For the data below, transcribe the part that opens with the line containing "Transcript: をつけて1 4キロで撮影していけば、終日持ち歩いてもね、やはり全然疲れない。" and closes with the line containing "[0:10.69-0:11.58]", exactly and with no pictures.

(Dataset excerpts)
*** Begin section ***

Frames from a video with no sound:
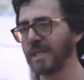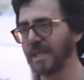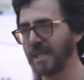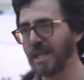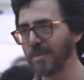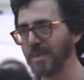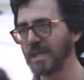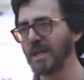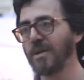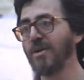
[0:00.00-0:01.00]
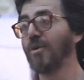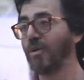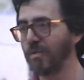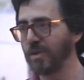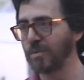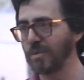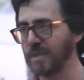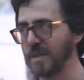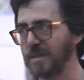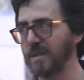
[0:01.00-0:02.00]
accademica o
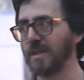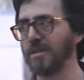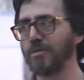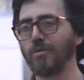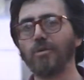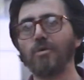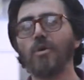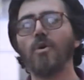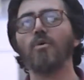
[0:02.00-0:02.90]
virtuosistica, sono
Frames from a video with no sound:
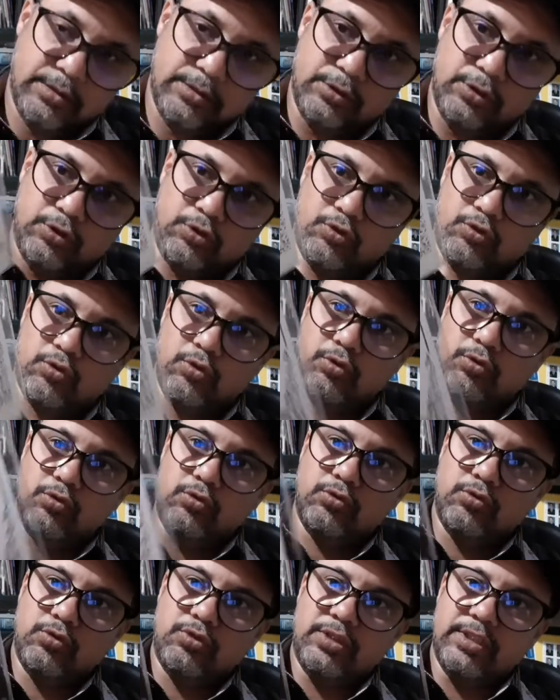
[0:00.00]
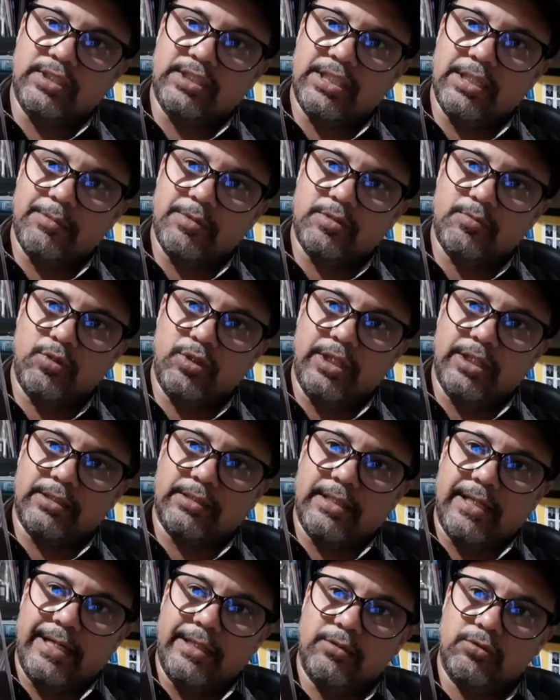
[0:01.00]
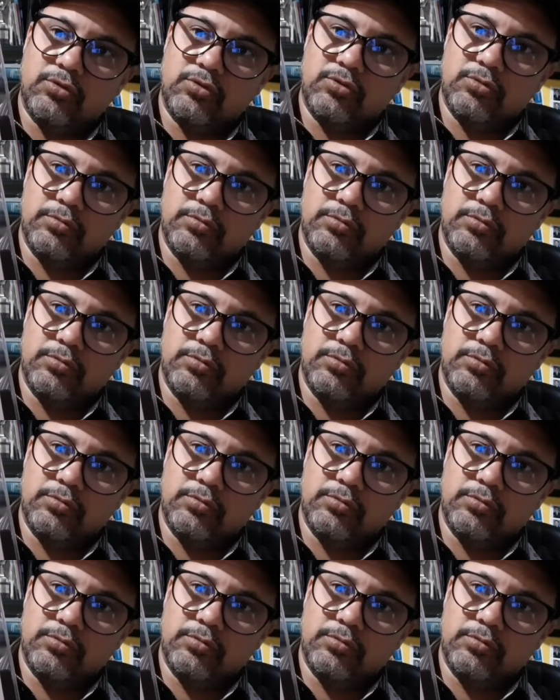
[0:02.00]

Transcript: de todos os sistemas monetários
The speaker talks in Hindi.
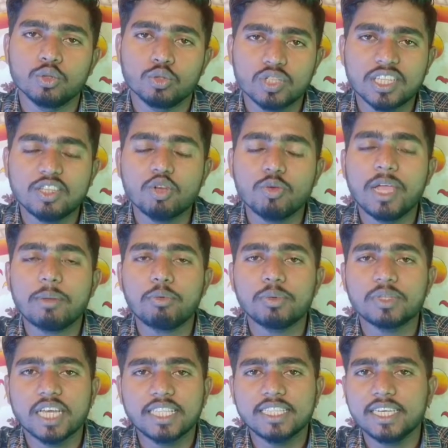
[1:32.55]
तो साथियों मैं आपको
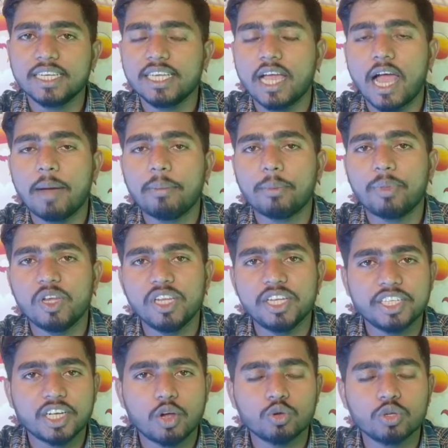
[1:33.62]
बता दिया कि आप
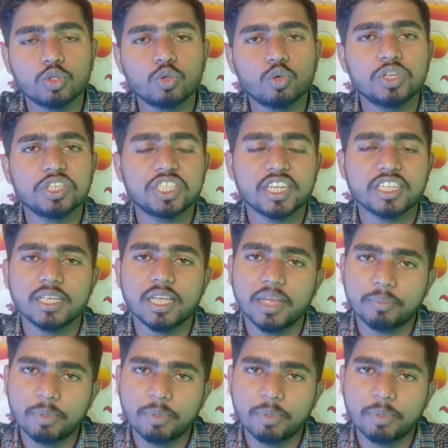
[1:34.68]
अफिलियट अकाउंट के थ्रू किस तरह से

*** End section ***
*** Begin section ***

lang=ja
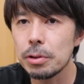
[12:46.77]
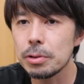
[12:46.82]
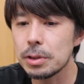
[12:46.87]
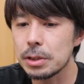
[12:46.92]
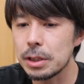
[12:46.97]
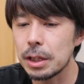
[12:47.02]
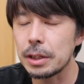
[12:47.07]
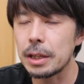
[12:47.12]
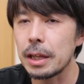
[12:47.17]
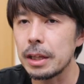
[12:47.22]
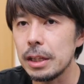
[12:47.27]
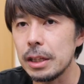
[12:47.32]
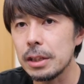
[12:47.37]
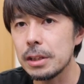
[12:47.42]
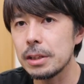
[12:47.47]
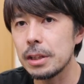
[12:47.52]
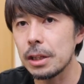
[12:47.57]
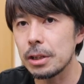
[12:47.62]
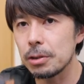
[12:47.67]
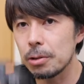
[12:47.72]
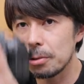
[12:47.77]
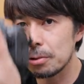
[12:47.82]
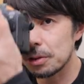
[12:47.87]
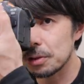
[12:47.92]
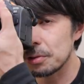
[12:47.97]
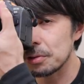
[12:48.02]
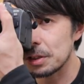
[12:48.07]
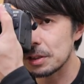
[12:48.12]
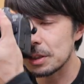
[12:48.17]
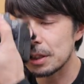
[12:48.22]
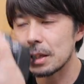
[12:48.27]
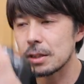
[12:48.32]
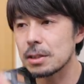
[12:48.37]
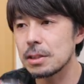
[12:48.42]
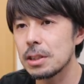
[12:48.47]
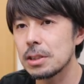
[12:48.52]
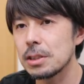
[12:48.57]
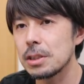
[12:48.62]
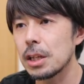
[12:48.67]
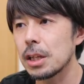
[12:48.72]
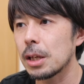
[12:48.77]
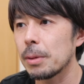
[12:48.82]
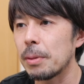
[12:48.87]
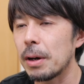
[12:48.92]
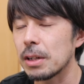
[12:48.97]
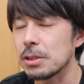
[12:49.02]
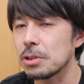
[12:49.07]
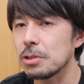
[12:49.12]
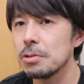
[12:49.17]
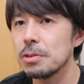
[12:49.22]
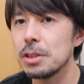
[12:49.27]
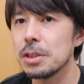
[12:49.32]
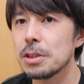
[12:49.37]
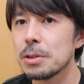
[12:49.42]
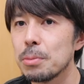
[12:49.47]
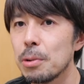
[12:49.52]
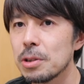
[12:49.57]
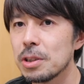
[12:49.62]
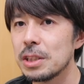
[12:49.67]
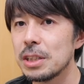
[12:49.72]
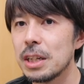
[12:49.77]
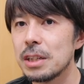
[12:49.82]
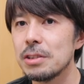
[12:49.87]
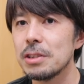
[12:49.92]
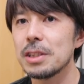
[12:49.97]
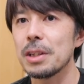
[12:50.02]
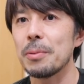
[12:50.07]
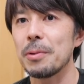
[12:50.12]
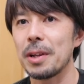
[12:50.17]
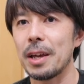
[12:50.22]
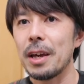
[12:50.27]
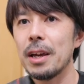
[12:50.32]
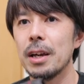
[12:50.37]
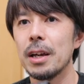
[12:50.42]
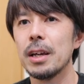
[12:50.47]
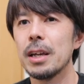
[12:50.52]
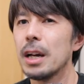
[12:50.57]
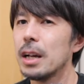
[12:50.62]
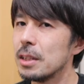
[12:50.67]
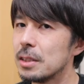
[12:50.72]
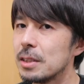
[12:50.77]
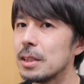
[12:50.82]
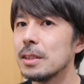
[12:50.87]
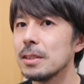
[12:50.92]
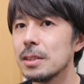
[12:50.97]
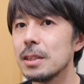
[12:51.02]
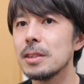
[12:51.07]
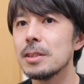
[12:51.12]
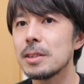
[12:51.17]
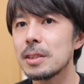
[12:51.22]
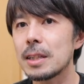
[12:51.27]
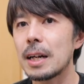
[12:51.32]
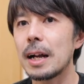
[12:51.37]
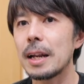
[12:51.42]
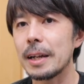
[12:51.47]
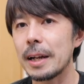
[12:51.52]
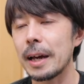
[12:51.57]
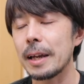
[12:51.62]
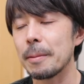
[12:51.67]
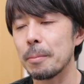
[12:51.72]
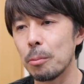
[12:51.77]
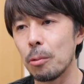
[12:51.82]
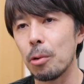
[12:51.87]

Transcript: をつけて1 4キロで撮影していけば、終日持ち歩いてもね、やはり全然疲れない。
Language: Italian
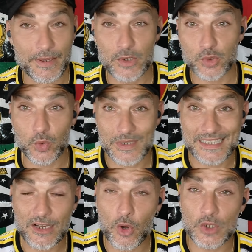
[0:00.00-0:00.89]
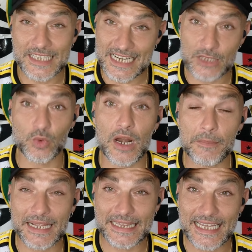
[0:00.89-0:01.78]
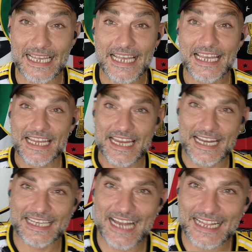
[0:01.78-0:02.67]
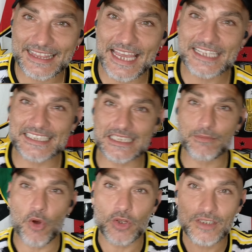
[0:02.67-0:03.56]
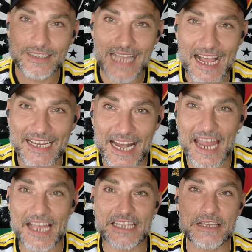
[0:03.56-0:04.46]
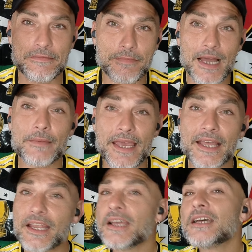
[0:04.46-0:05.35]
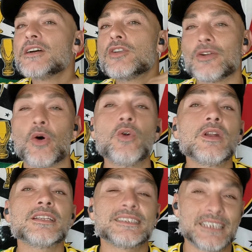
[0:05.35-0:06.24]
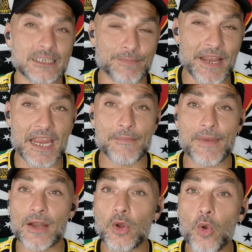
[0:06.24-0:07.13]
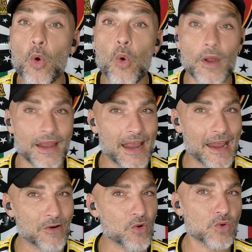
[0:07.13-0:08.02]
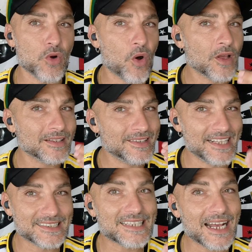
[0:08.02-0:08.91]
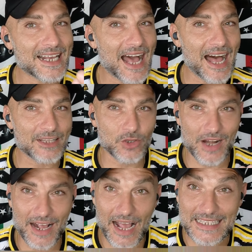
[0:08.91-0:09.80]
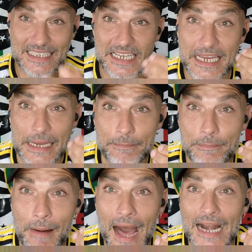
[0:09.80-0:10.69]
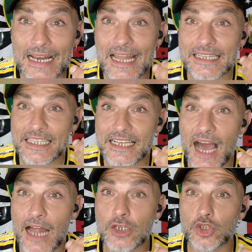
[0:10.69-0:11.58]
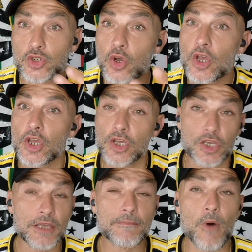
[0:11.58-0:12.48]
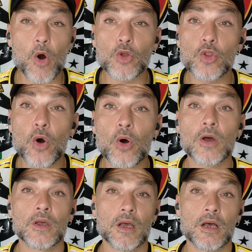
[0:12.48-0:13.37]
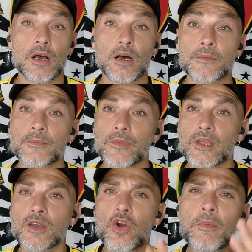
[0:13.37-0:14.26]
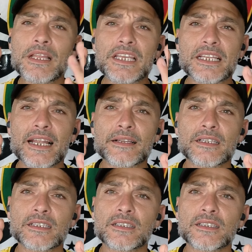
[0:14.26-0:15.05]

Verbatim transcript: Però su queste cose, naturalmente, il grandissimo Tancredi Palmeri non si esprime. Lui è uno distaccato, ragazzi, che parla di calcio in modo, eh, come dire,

*** End section ***

§ **EXPECTED ANSWER**:
Transcript: をつけて1 4キロで撮影していけば、終日持ち歩いてもね、やはり全然疲れない。
Language: Italian
[0:00.00-0:00.89]
[0:00.89-0:01.78]
[0:01.78-0:02.67]
[0:02.67-0:03.56]
[0:03.56-0:04.46]
[0:04.46-0:05.35]
[0:05.35-0:06.24]
[0:06.24-0:07.13]
[0:07.13-0:08.02]
[0:08.02-0:08.91]
[0:08.91-0:09.80]
[0:09.80-0:10.69]
[0:10.69-0:11.58]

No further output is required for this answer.